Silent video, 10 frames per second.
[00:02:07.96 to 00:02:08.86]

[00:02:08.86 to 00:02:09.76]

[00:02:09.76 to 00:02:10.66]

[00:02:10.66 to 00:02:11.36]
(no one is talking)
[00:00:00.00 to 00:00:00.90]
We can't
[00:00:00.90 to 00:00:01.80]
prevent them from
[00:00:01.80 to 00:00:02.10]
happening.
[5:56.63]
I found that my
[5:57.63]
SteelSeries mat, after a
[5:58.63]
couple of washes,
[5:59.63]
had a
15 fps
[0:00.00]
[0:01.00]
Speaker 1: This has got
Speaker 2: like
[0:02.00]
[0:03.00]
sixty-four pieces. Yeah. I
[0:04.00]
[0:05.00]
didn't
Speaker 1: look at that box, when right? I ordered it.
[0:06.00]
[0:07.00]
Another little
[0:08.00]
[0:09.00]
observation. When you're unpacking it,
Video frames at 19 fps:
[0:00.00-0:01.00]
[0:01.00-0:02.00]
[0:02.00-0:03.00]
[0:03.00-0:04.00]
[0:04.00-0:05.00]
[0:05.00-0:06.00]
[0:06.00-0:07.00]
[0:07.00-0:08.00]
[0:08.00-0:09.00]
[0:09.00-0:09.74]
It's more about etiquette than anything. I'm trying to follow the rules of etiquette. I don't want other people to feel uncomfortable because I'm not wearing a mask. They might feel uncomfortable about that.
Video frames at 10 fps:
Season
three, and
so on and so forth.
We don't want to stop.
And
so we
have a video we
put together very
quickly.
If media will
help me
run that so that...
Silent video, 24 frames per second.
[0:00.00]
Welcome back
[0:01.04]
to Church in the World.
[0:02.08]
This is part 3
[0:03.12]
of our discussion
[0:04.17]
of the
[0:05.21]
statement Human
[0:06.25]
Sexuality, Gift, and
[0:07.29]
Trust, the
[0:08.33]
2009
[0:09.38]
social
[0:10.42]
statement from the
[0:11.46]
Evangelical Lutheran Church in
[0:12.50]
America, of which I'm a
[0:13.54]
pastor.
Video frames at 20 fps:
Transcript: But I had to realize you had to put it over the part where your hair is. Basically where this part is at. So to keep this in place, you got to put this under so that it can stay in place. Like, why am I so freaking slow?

------------------------------------------------------------------------

- PROBLEM TO SOLVE
Every line above that holds "Silent" should be tallied; answer with the total alone.

- SOLUTION TO THIS PROBLEM
2